EXERCISE DIRECTIONS - The records that follow are to be repeated exactly, without any pictures.

EXERCISE MATERIALS -
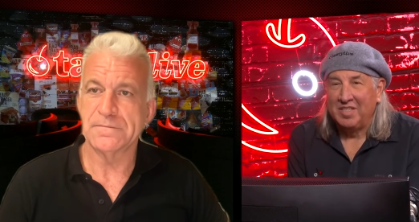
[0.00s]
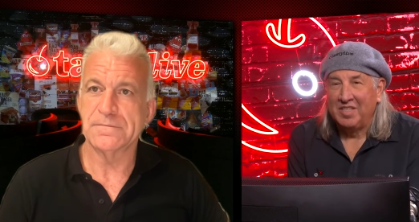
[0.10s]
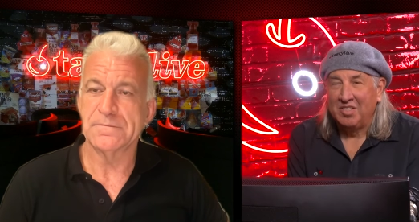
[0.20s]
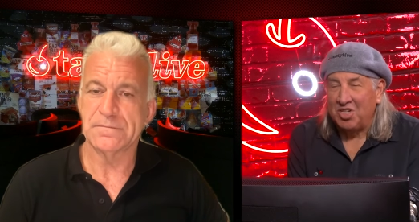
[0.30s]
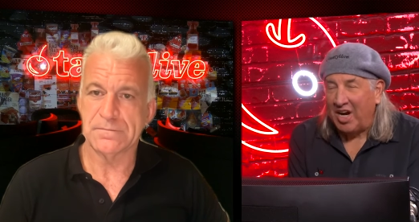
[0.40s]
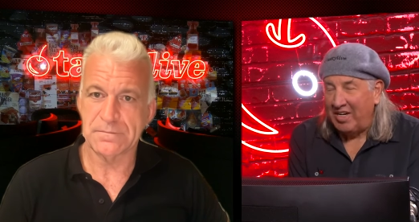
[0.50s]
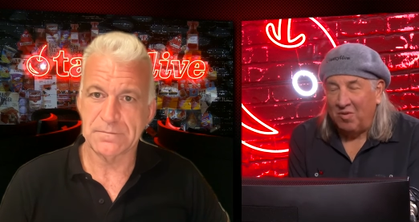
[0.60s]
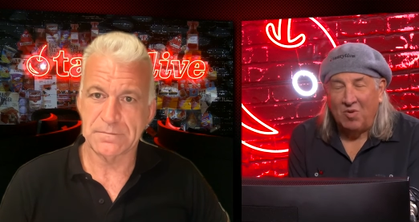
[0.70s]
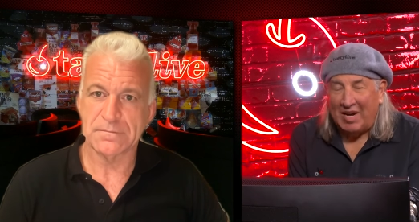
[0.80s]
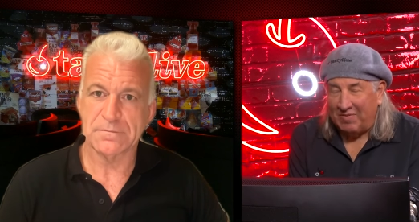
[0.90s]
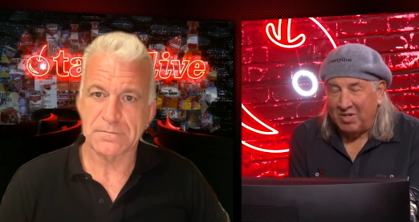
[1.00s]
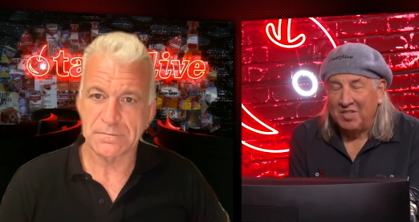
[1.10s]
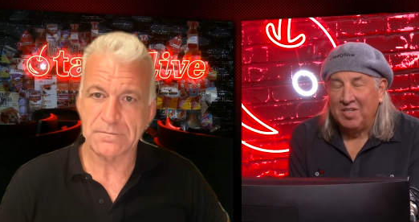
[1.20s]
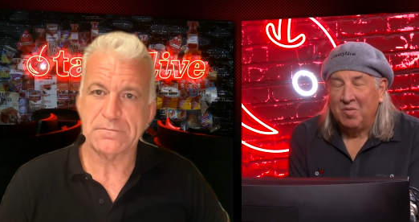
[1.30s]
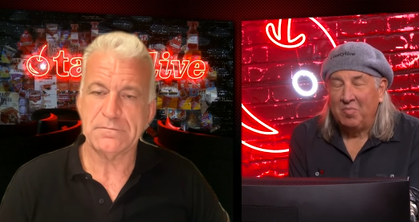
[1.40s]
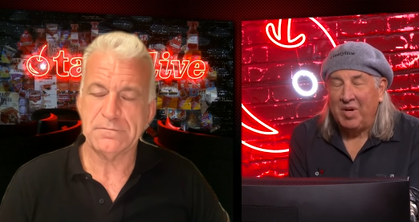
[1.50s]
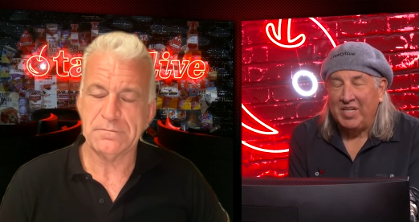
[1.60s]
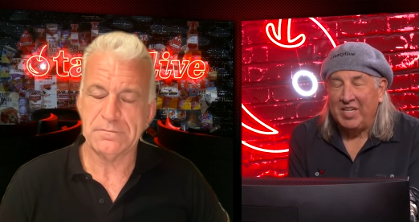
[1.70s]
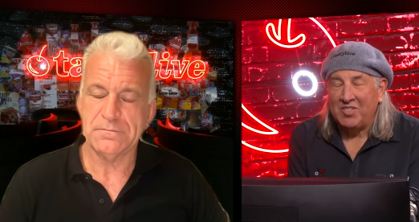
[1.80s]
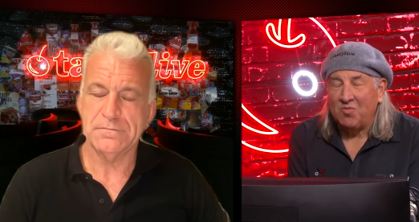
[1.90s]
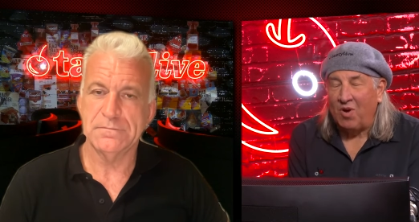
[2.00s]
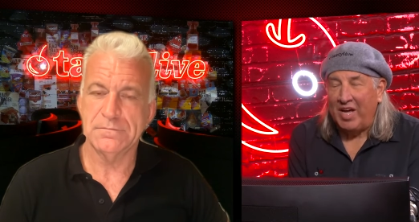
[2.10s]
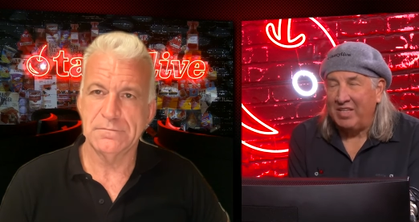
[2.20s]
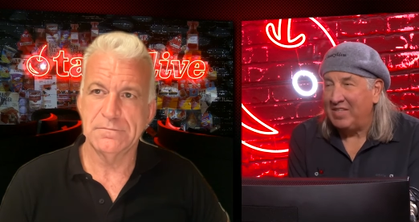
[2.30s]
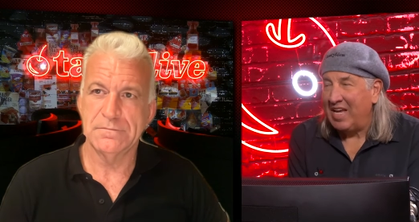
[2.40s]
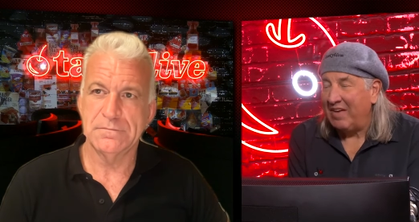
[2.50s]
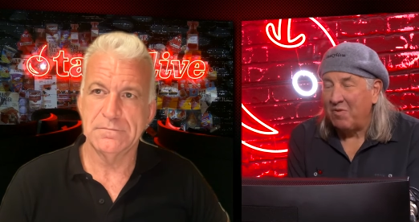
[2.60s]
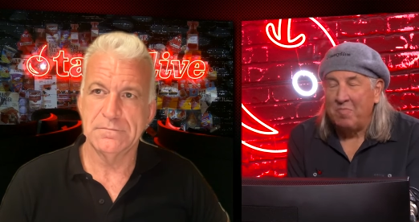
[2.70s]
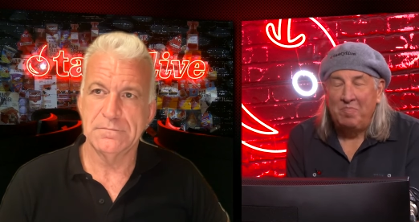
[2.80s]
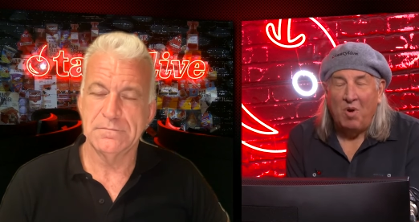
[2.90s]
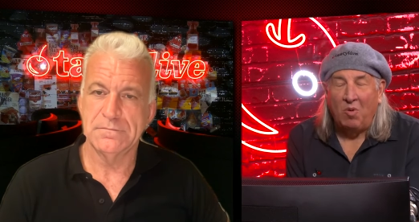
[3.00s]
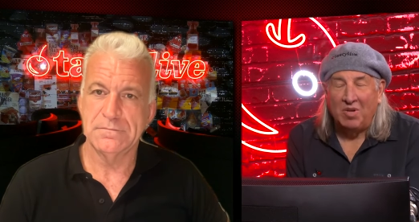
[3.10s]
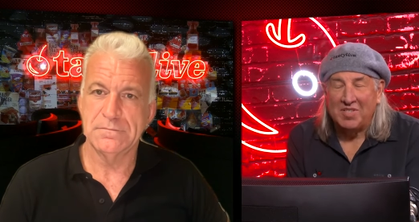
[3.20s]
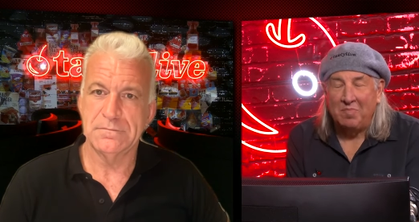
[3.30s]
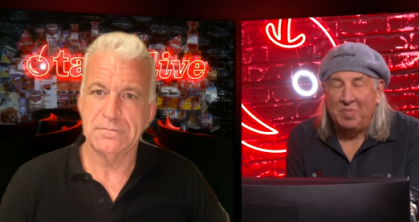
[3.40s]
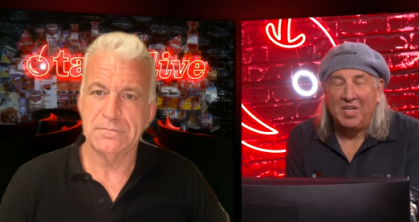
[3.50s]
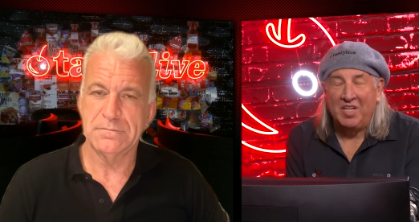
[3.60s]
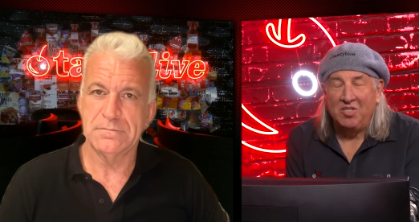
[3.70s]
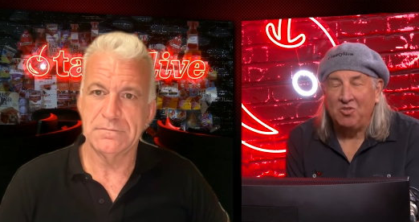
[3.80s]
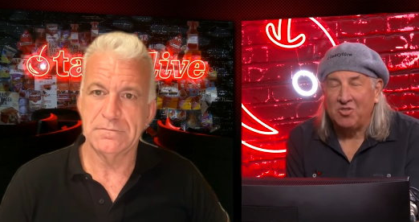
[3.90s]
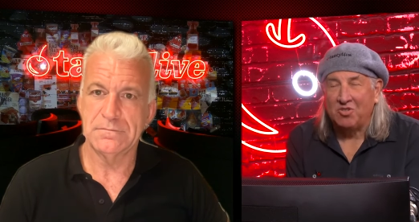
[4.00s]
Speaker 1: China, whatever. But it's why they have a, almost a billion users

ANSWER FOR THE TASK -
[0.00s]
[0.10s]
[0.20s]
[0.30s]
[0.40s]
[0.50s]
[0.60s]
[0.70s]
[0.80s]
[0.90s]
[1.00s]
[1.10s]
[1.20s]
[1.30s]
[1.40s]
[1.50s]
[1.60s]
[1.70s]
[1.80s]
[1.90s]
[2.00s]
[2.10s]
[2.20s]
[2.30s]
[2.40s]
[2.50s]
[2.60s]
[2.70s]
[2.80s]
[2.90s]
[3.00s]
[3.10s]
[3.20s]
[3.30s]
[3.40s]
[3.50s]
[3.60s]
[3.70s]
[3.80s]
[3.90s]
[4.00s]
Speaker 1: China, whatever. But it's why they have a, almost a billion users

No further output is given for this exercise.